Task to complete: Here the job is to print only the lines from the one containing "(0.00 s to 1.00 s)" to the end of the entries, both included, exactly as they stand, with pictures excluded.

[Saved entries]
((

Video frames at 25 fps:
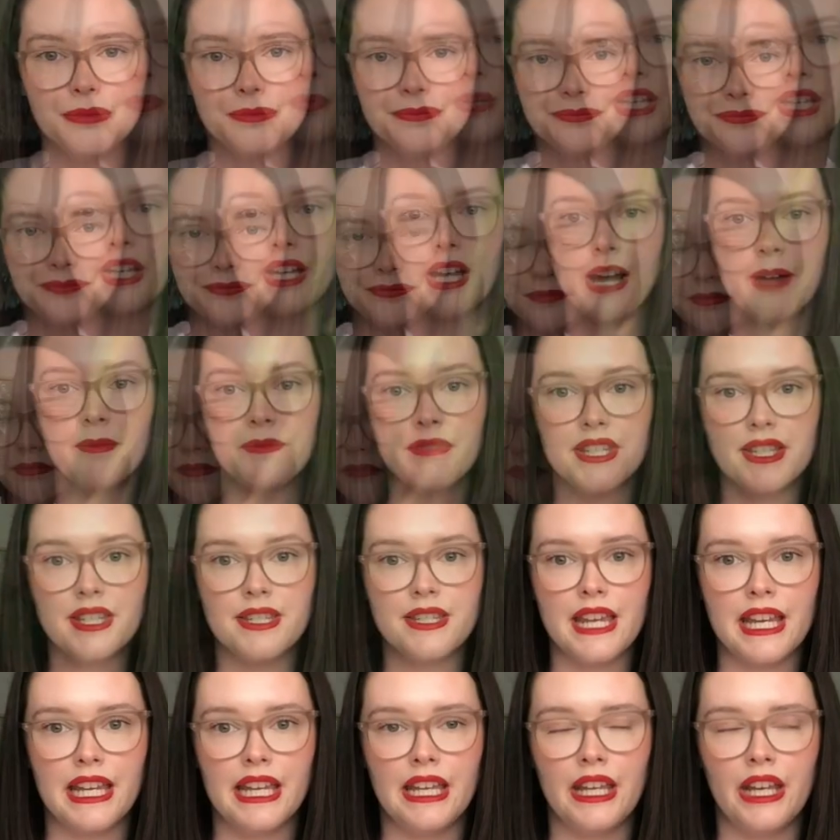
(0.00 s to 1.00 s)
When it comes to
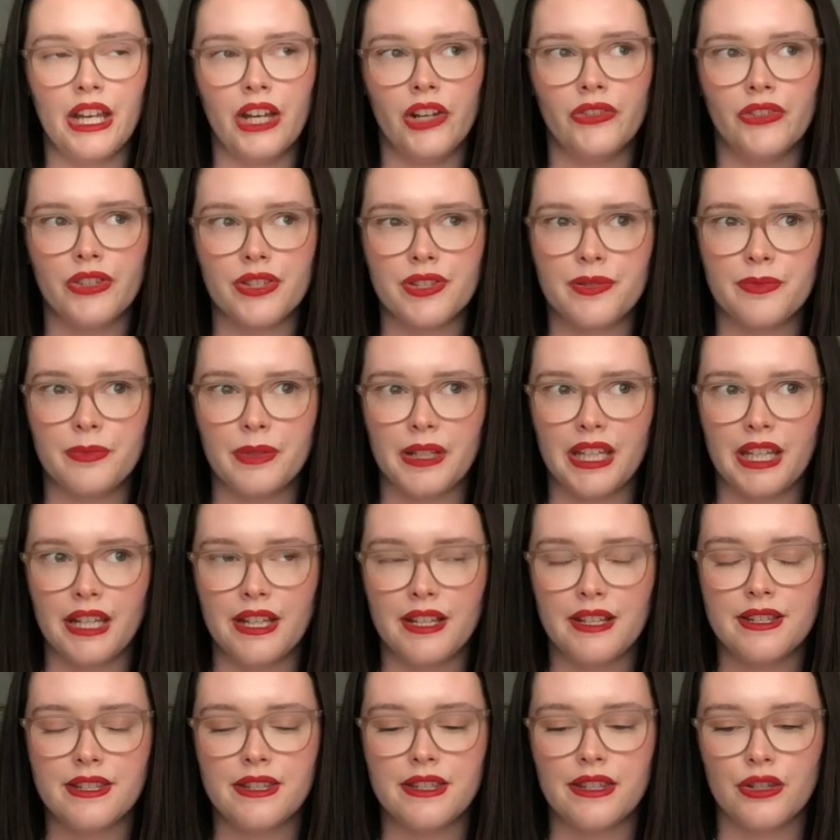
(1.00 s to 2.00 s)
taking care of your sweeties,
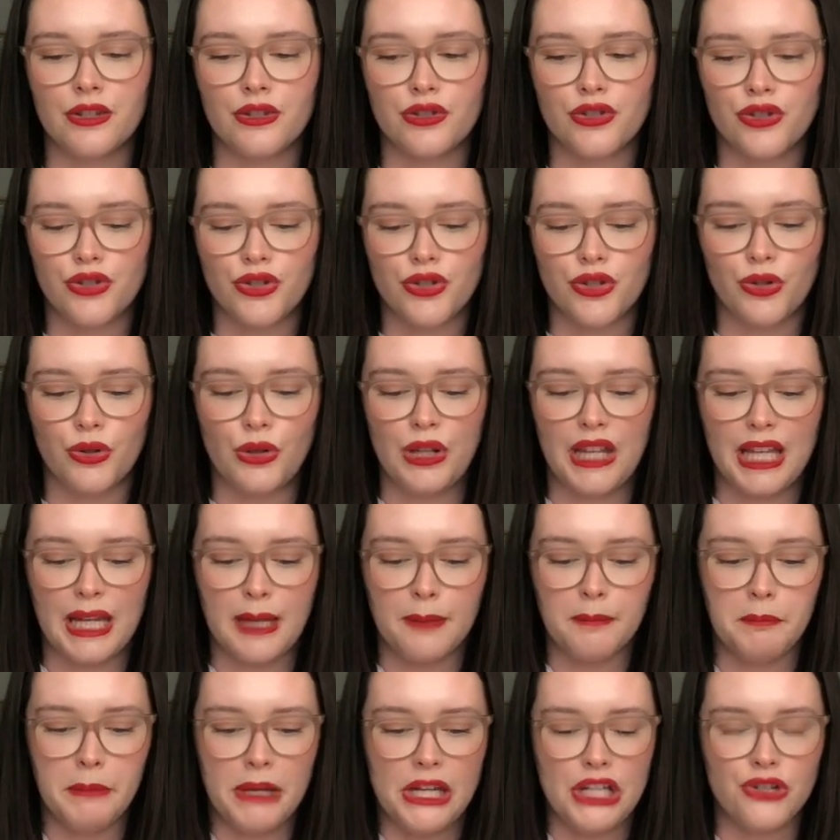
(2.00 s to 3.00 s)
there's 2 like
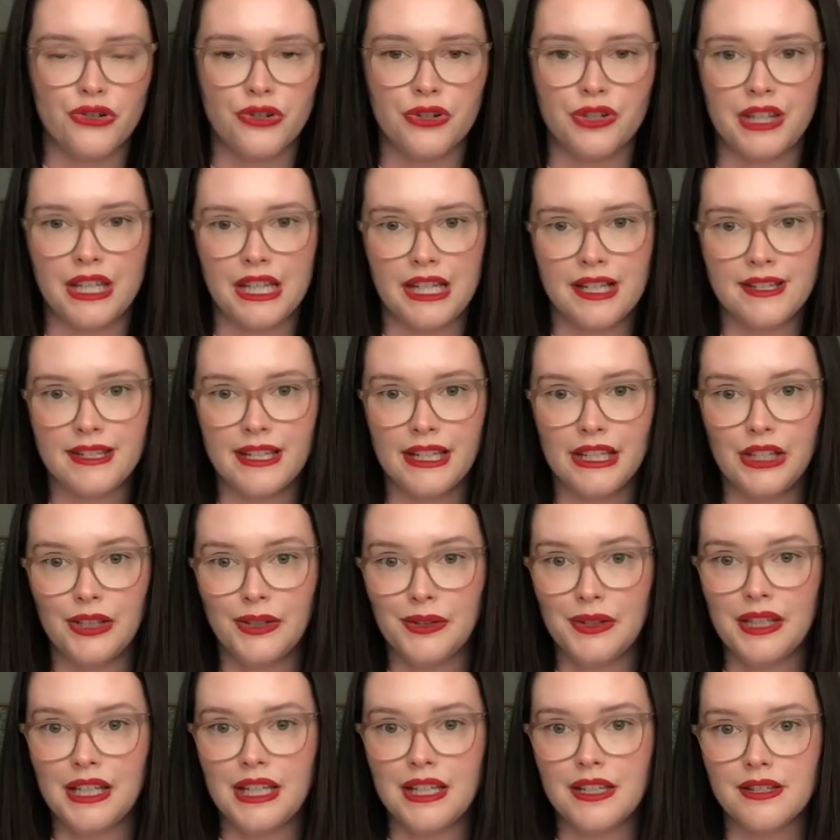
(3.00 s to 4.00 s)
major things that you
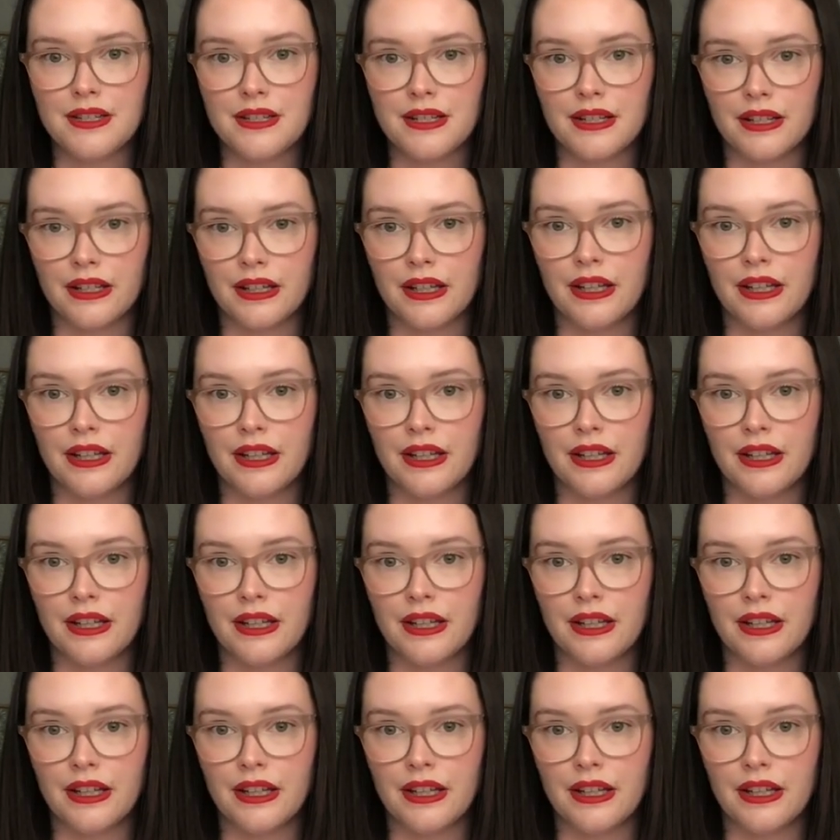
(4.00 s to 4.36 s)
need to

))

Answer to this exercise:
(0.00 s to 1.00 s)
When it comes to
(1.00 s to 2.00 s)
taking care of your sweeties,
(2.00 s to 3.00 s)
there's 2 like
(3.00 s to 4.00 s)
major things that you
(4.00 s to 4.36 s)
need to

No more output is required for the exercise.